Weltweit verbreitet, ökologisch bedeutsam
In Zusammenarbeit mit Wissenschaftlern der Universität Marburg gelang es uns, den Glycolsäure-Stoffwechsel und seine Regulation in den lebenden Mikroorganismen zu studieren. Nun ging es darum, das Vorkommen und die Aktivität dieser Gene im marinen Lebensraum und ihre ökologische Bedeutung nachzuweisen. Hierfür erwies sich eine Zusammenarbeit mit den Meeresforscherinnen und – forschern des Bremer Max-Planck-Instituts als besonders fruchtbar, denn diese untersuchen bereits seit Jahren die marinen Lebensgemeinschaften bei Helgoland, insbesondere die Bakterienpopulationen während und nach Algenblüten. In mehreren Exkursionen auf hoher See maßen wir die Bildung und den Verbrauch von Glycolsäure während der Algenblüte im Frühjahr 2018. Und tatsächlich: Der BHA-Zyklus war aktiv am Stoffwechsel der Glycolsäure beteiligt.

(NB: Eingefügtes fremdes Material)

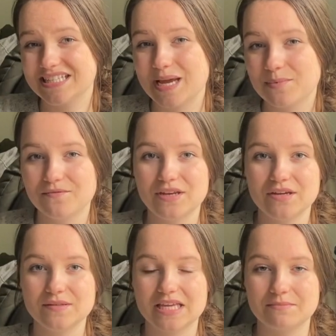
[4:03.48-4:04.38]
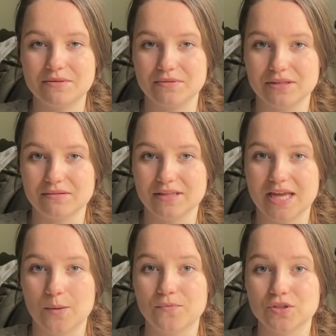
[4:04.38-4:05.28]
type of videos can be really, really
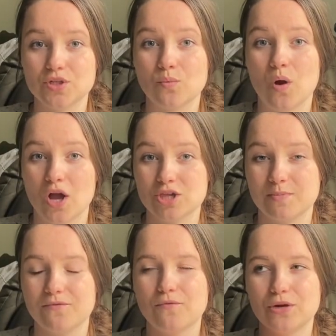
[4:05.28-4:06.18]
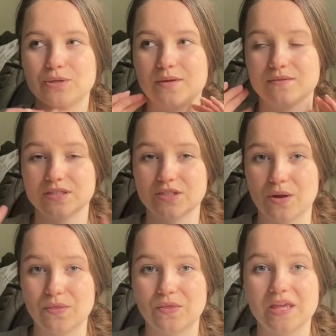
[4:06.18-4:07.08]
helpful to watch before you even
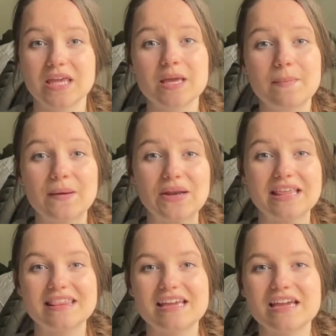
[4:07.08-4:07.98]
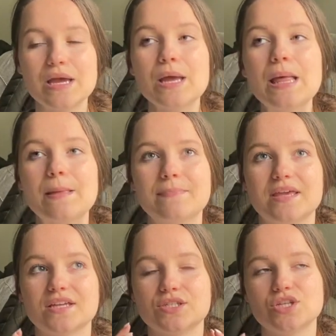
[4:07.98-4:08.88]
start thinking about anything,
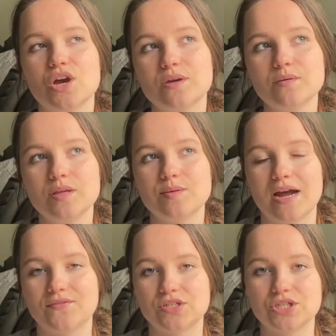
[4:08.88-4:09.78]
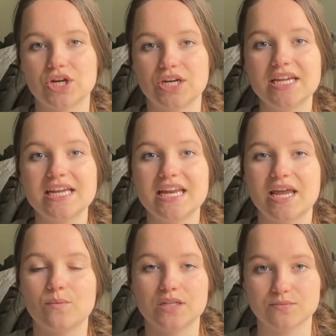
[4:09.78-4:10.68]
because knowing what you have to turn in
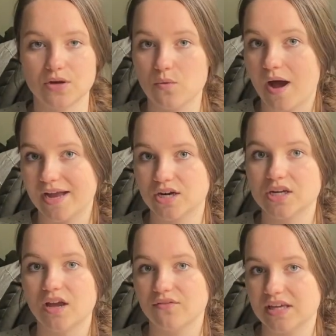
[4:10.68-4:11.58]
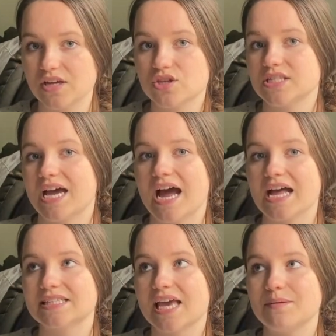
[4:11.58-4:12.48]
and what's required of each
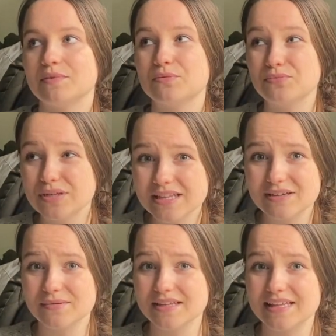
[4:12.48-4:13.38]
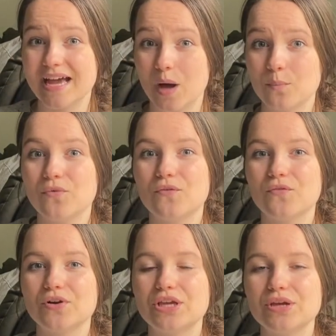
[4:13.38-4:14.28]
task can be really, really helpful
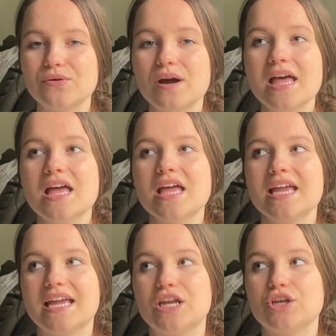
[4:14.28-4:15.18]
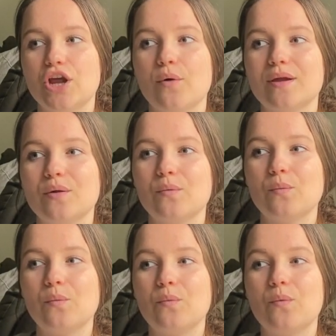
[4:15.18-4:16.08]
for you in
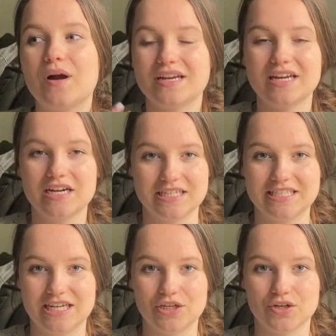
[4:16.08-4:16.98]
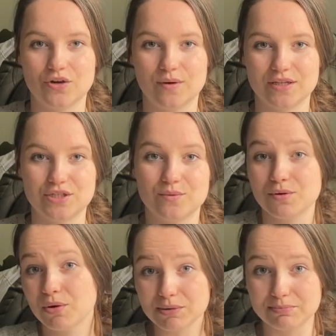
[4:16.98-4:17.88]
knowing what content you're going to
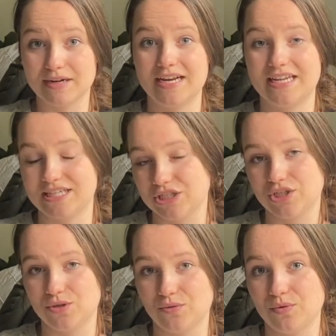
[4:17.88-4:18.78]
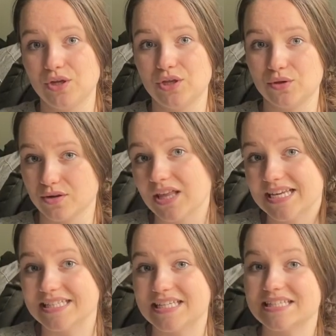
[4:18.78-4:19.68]
incorporate into your
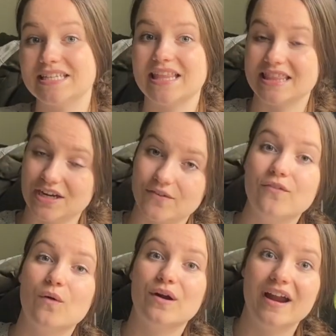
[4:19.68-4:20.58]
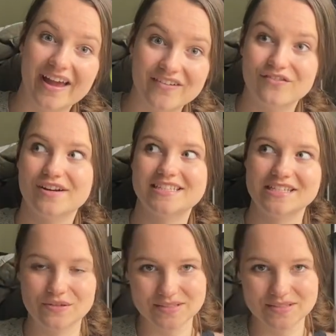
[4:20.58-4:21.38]
lessons and therefore every singleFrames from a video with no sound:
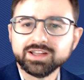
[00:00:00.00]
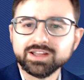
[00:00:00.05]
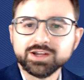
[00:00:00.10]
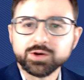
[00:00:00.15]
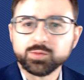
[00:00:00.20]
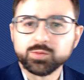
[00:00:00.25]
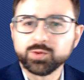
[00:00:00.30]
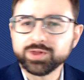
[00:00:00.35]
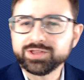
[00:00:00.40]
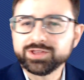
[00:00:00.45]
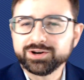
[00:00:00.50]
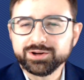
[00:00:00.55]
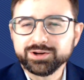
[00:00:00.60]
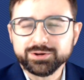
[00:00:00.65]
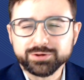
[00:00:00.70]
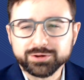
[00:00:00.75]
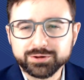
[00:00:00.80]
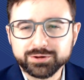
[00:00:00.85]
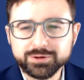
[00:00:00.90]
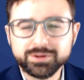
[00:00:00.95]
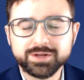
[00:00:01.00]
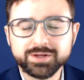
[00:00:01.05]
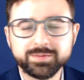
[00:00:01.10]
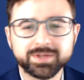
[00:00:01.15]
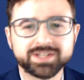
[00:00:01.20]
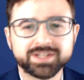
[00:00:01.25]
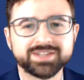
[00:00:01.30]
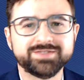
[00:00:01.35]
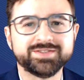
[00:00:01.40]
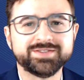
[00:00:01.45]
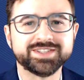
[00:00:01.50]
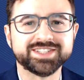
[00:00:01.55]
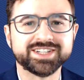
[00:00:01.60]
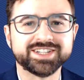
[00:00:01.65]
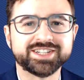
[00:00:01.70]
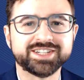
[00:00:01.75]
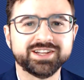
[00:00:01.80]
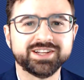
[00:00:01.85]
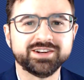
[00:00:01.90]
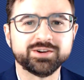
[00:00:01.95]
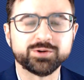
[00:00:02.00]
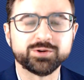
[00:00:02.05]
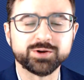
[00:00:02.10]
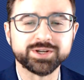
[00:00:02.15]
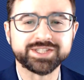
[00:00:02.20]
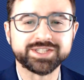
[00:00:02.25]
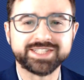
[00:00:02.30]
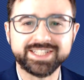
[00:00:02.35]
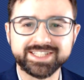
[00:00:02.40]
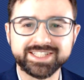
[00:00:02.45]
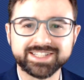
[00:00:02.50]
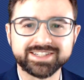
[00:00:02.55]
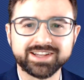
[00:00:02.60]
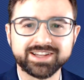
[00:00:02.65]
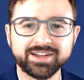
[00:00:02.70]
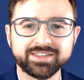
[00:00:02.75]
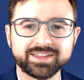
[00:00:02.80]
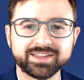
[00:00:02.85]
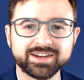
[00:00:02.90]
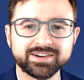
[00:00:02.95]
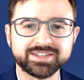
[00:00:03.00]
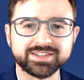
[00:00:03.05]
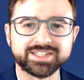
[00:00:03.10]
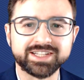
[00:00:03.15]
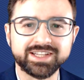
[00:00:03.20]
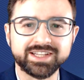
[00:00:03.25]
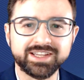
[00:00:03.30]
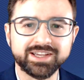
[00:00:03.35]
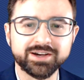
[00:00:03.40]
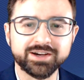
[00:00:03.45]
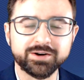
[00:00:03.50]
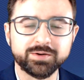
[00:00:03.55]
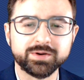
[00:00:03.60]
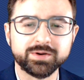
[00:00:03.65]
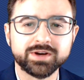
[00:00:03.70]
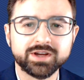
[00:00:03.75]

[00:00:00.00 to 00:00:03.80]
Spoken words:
Whether you're a newly minted physician or a seasoned healthcare CEO,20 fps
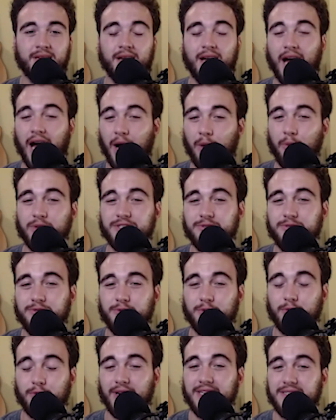I wasn't too
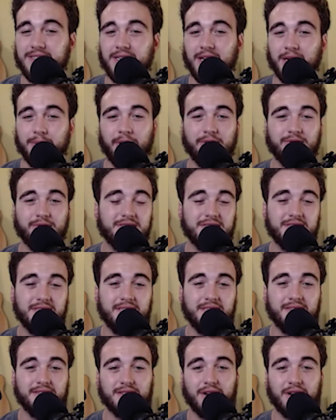crazy about the
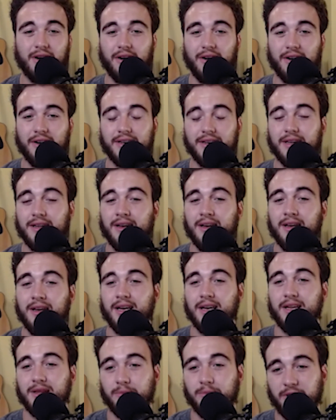scenes on
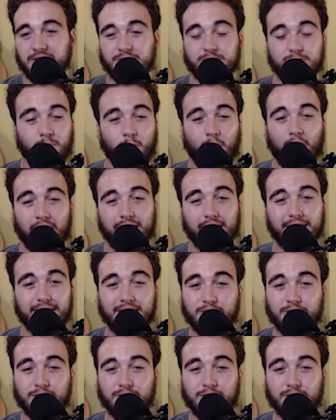Lamentus 1 in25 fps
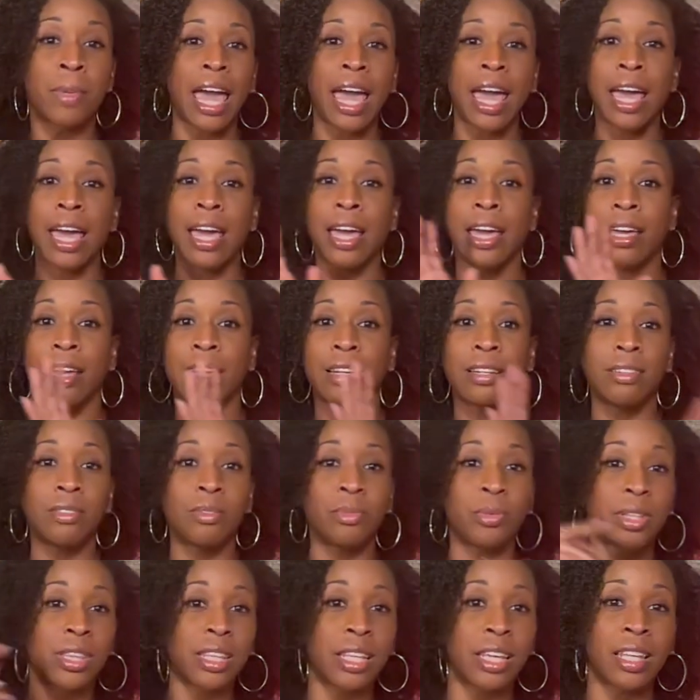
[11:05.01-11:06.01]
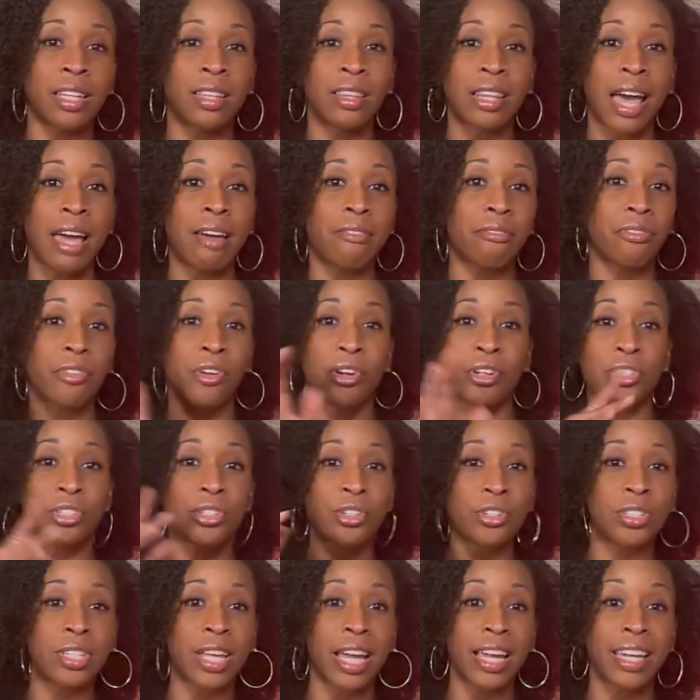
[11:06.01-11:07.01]
and within that first
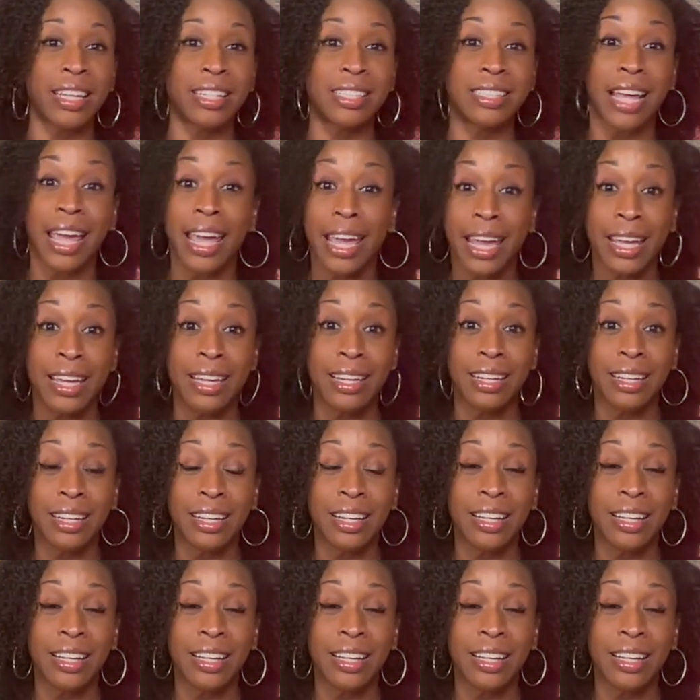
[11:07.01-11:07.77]
or second date,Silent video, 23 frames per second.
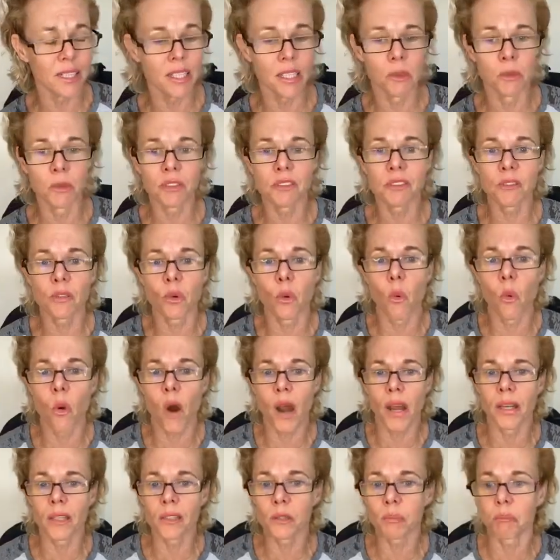he was the
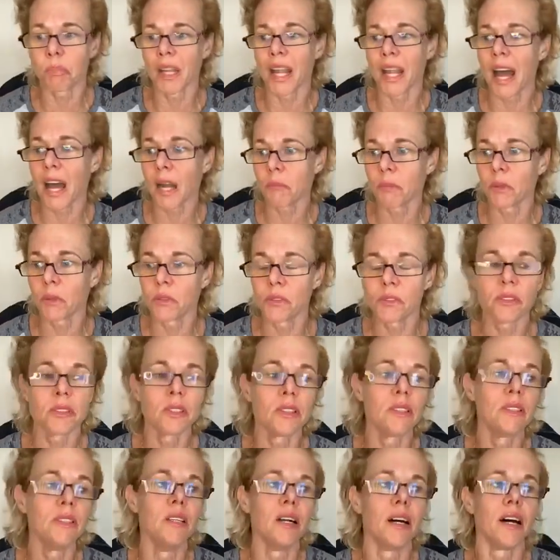whitest black
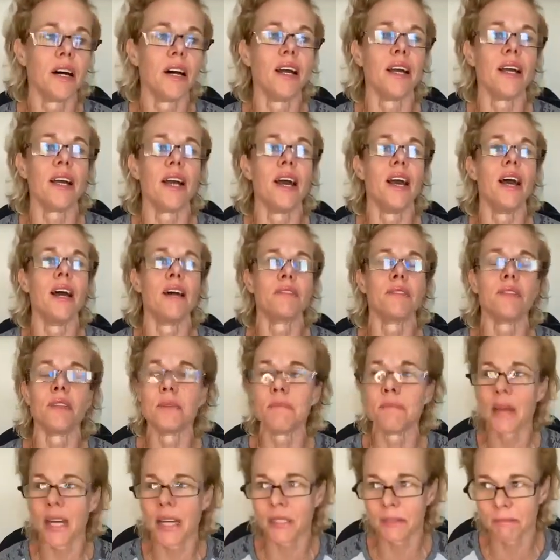person I ever
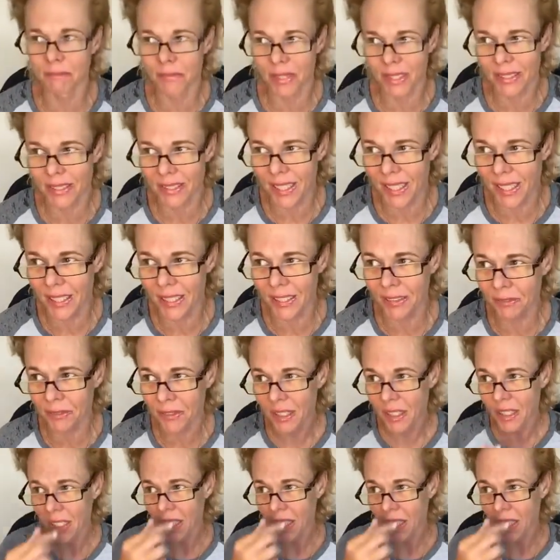met in my life.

Auch in den bakteriellen Genomsequenzen, welche die TARA Oceans-Expedition auf den Weltmeeren sammelte, fanden sich immer wieder die Baupläne des Stoffwechselzyklus, und zwar im Durchschnitt 20mal häufiger als alle anderen postulierten Abbaurouten für Glycolsäure. Der wiederentdeckte Stoffwechselweg fristet also kein Nischendasein, sondern ist im Gegenteil weit verbreitet. Das stellt unser bisheriges Verständnis zum Schicksal der Glycolsäure auf den Kopf. Die Daten zeigen, dass wir den Kreislauf von Milliarden Tonnen Kohlenstoff in den Weltmeeren neu bewerten müssen. Diese Arbeit macht uns außerdem bewusst, welche globalen Ausmaße der Stoffwechsel von Mikroorganismen annehmen kann.